== Material supplied ==
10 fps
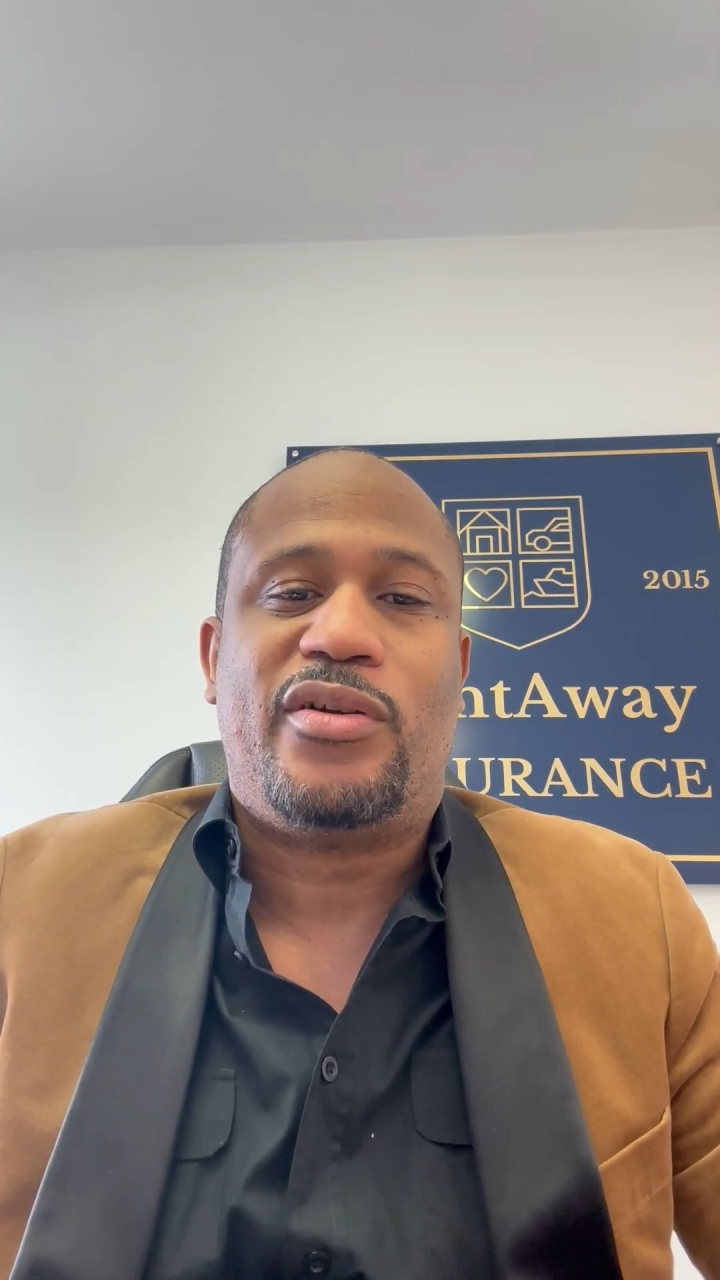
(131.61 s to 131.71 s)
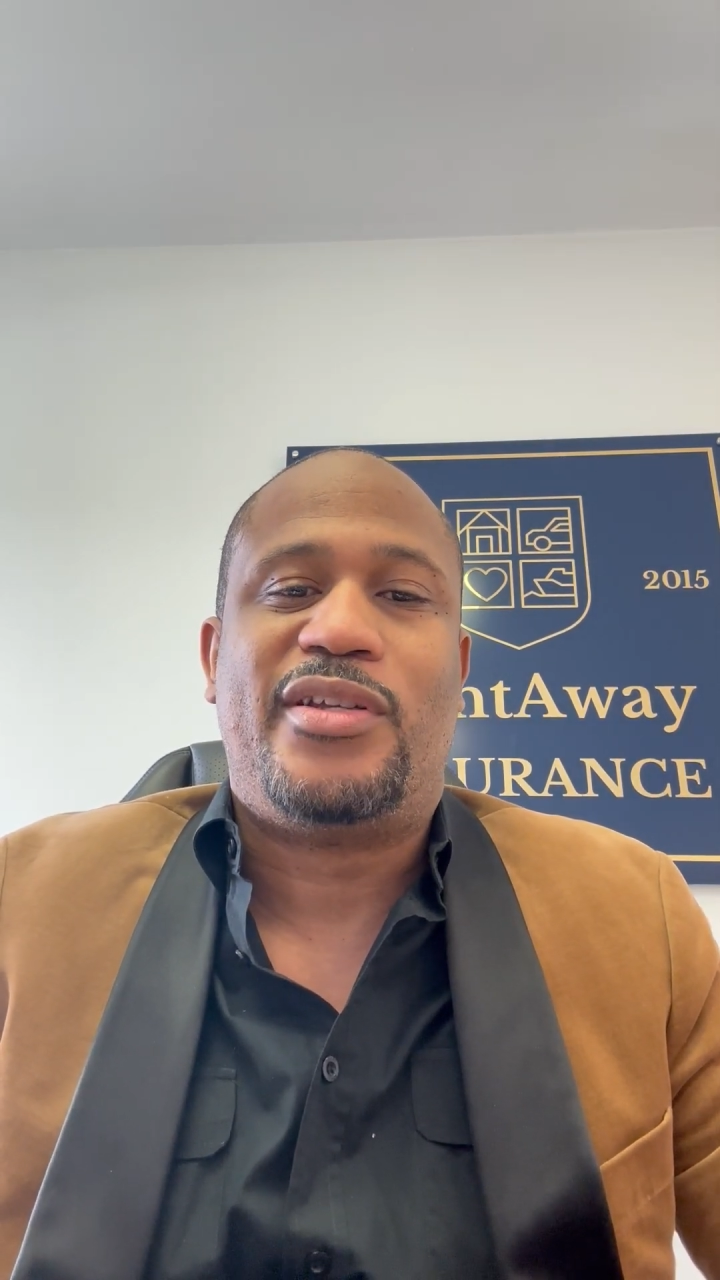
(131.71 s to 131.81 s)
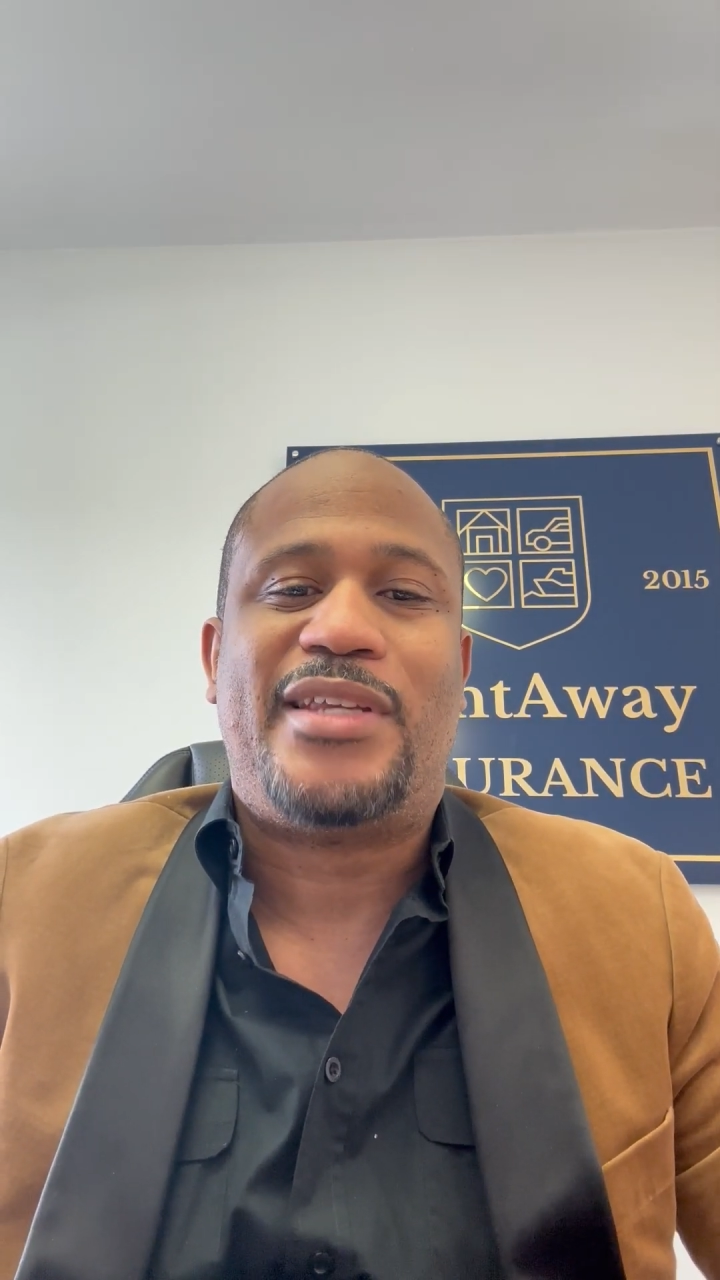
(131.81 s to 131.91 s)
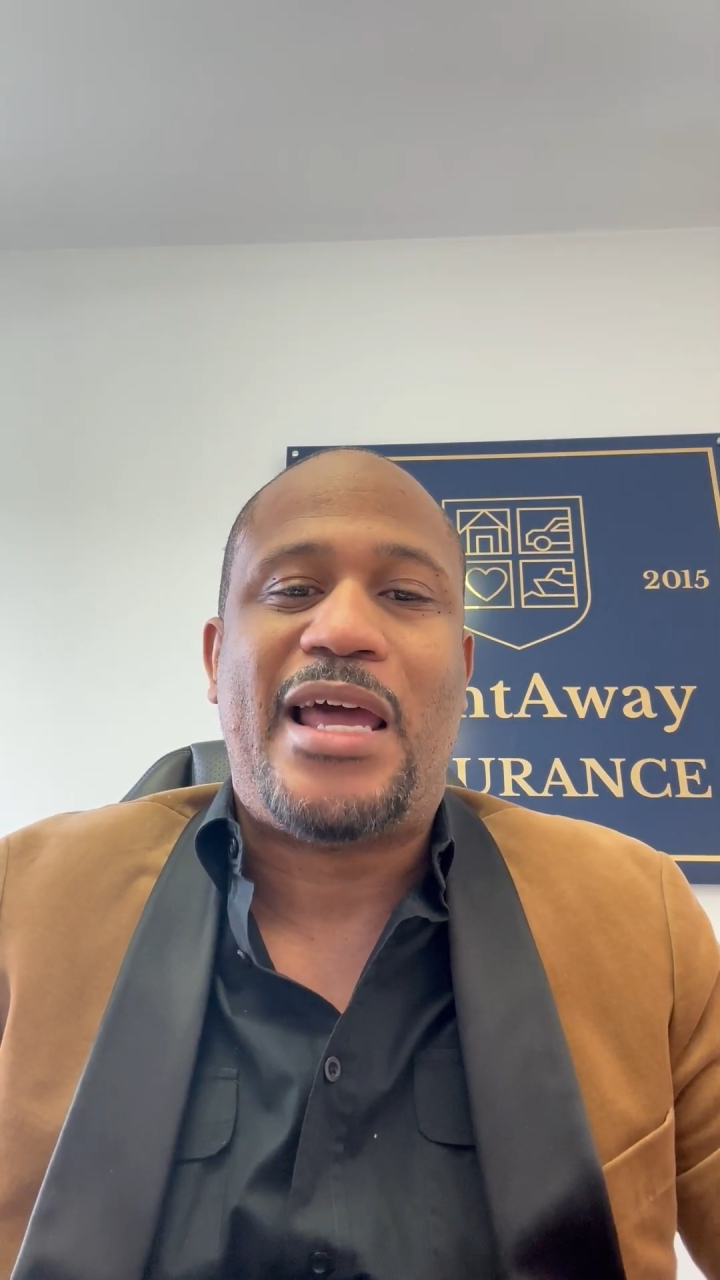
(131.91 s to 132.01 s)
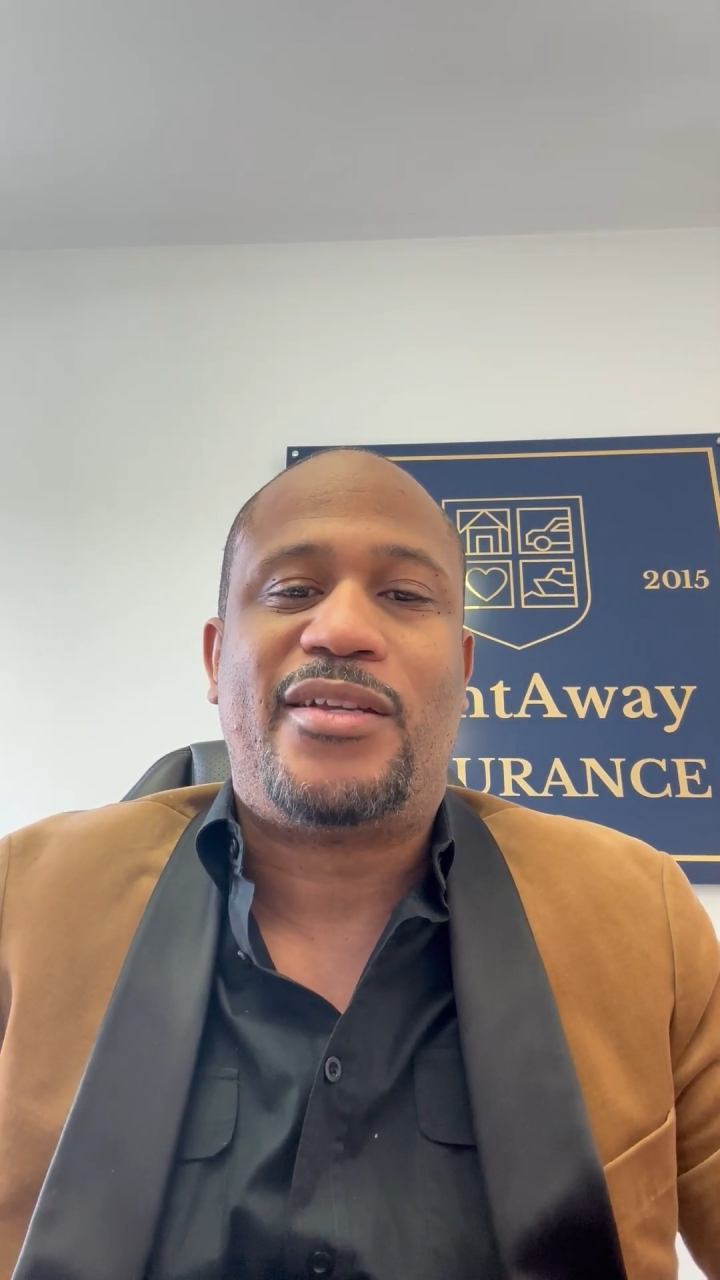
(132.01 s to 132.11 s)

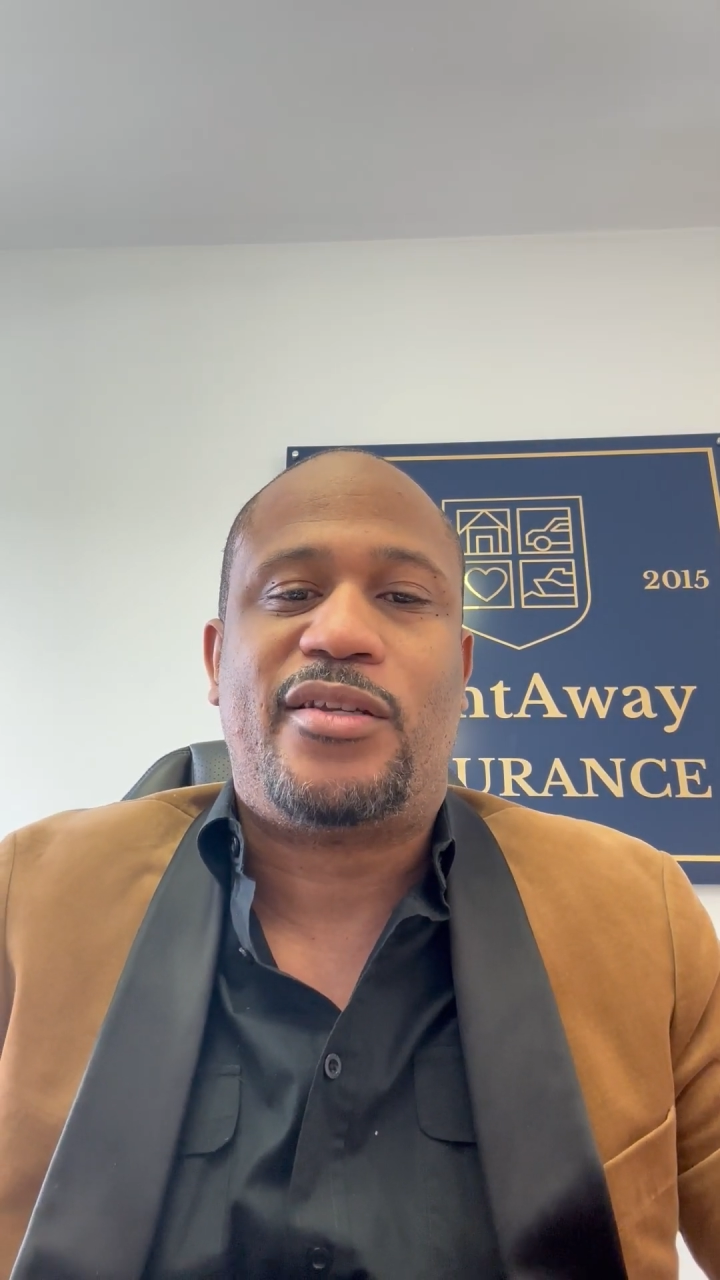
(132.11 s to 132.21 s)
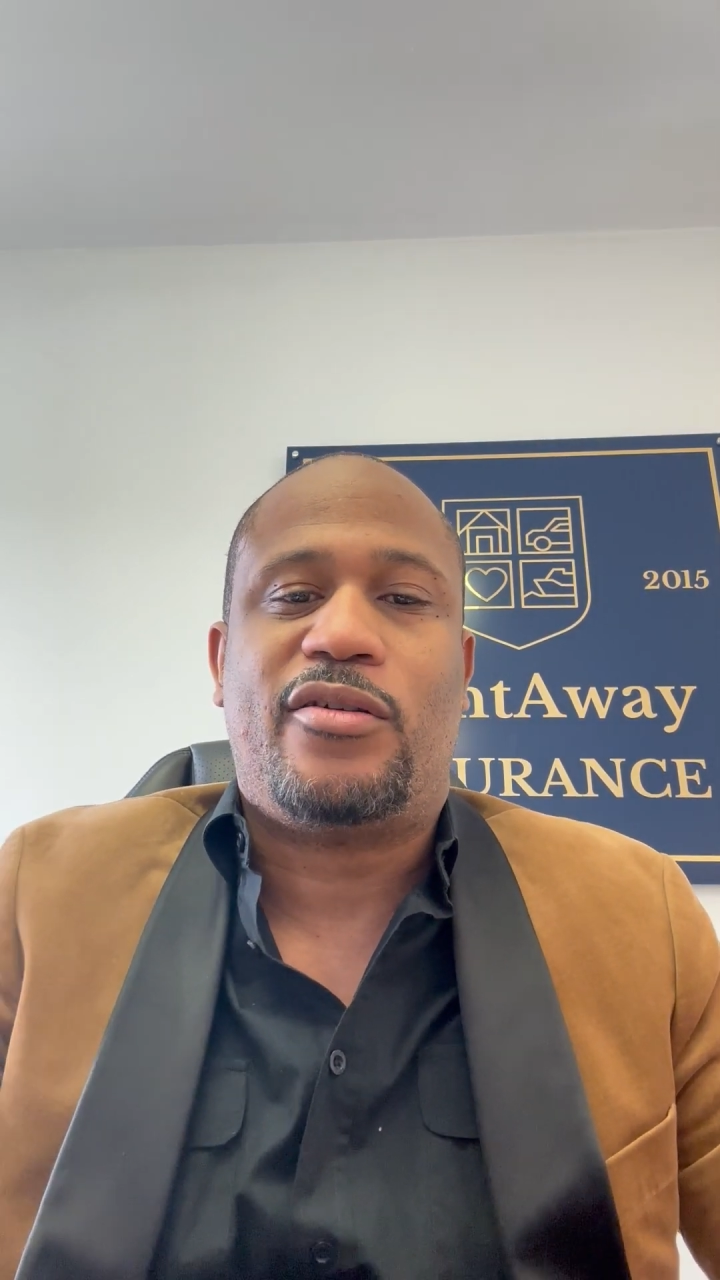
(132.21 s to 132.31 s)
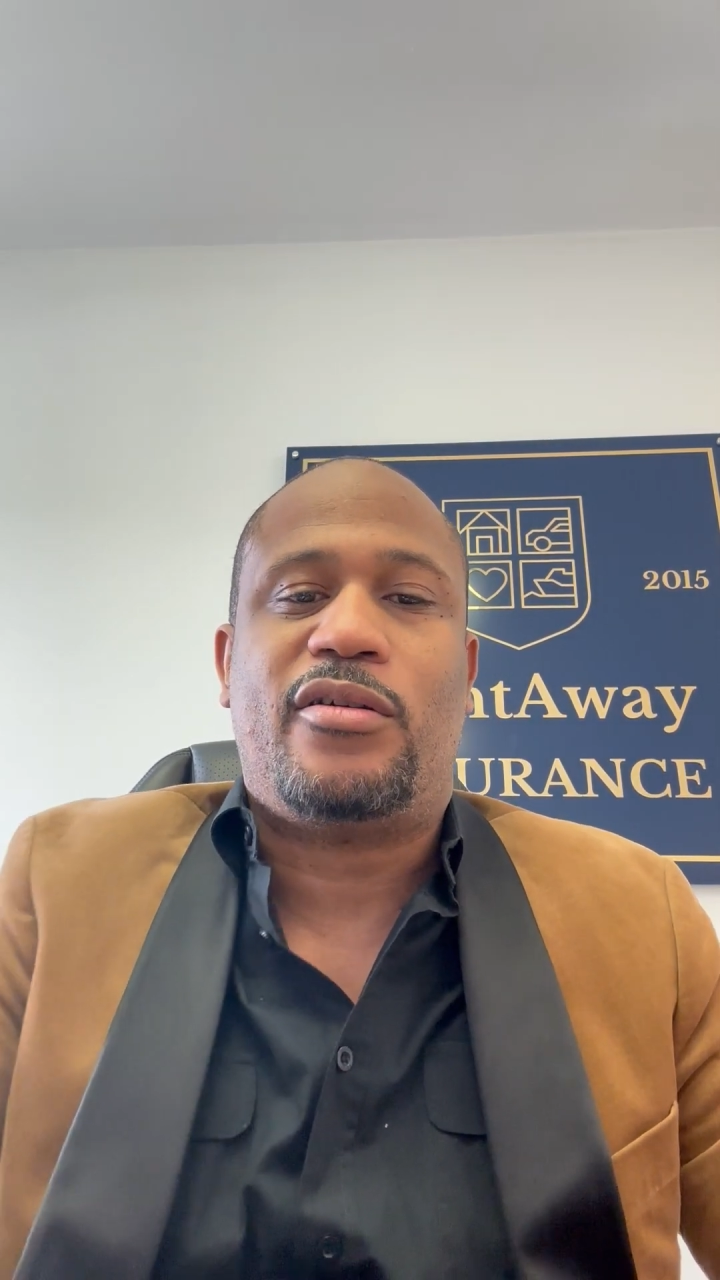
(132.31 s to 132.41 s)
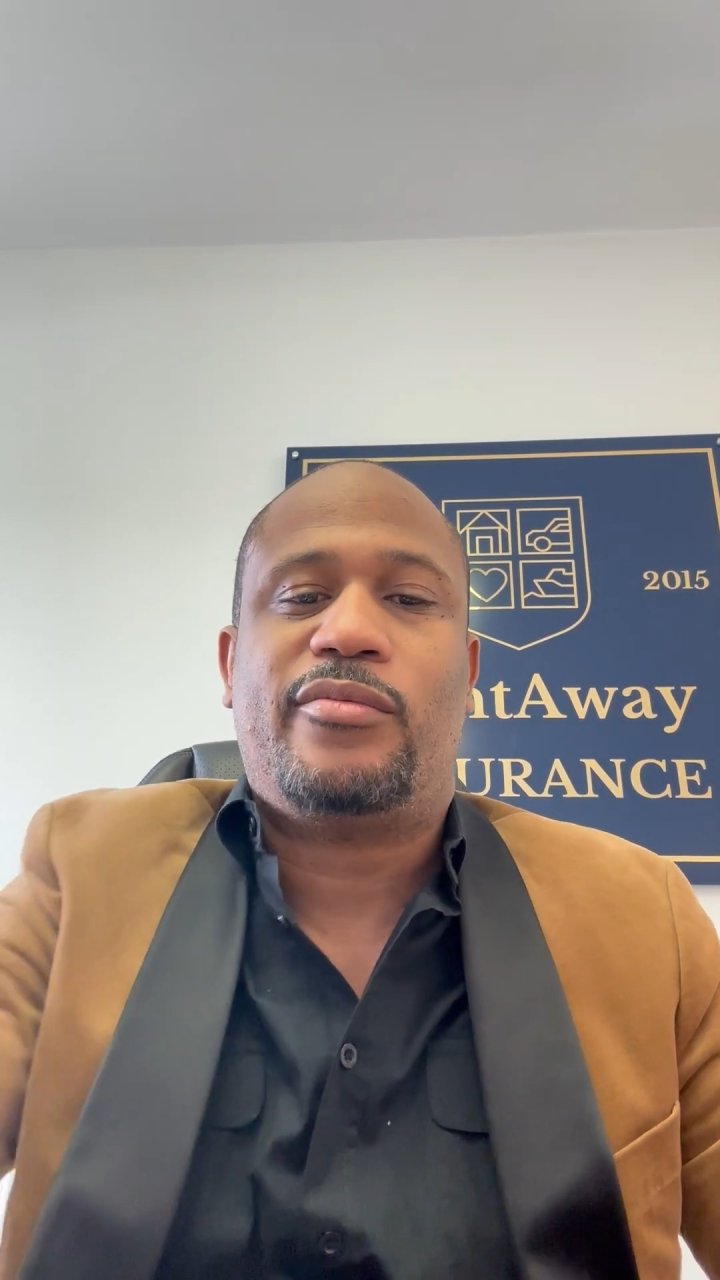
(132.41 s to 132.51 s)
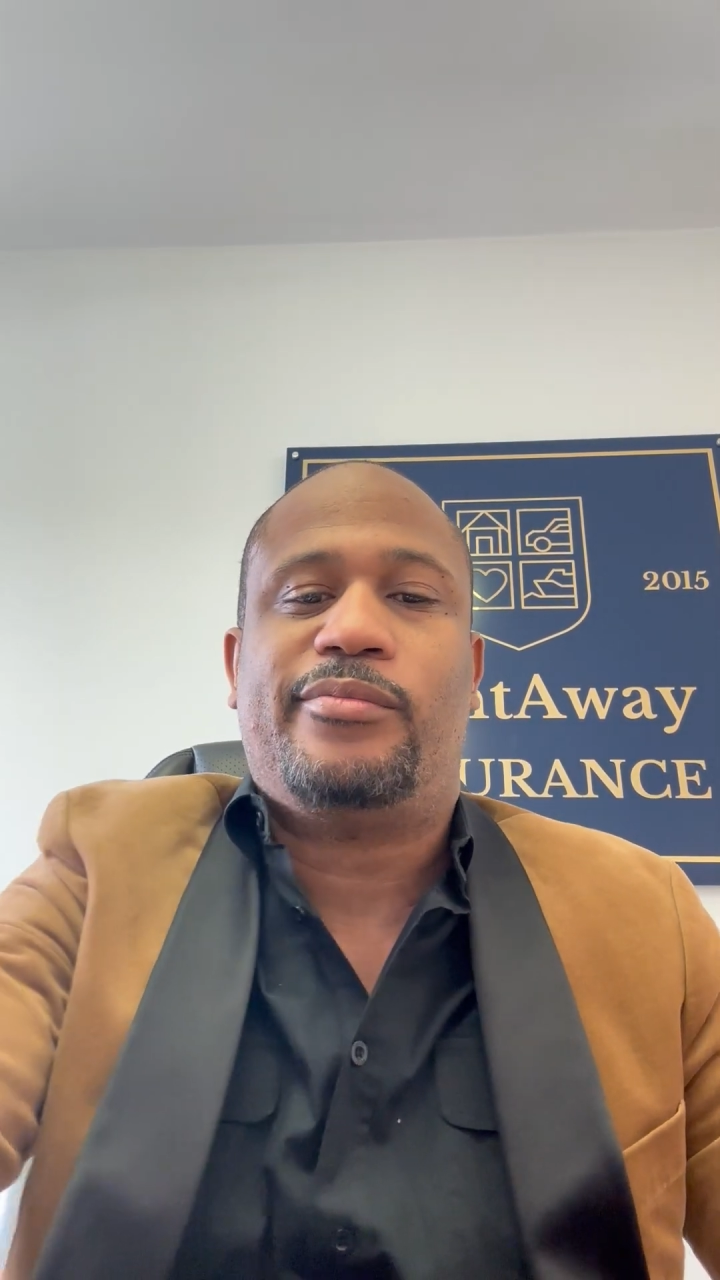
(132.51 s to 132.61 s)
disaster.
===
- _Assignment_: Retype exactly, please, the span from the line holding "(132.11 s to 132.21 s)" through the closing line of the data, both ends included, without the pictures.

- _Result of this task_:
(132.11 s to 132.21 s)
(132.21 s to 132.31 s)
(132.31 s to 132.41 s)
(132.41 s to 132.51 s)
(132.51 s to 132.61 s)
disaster.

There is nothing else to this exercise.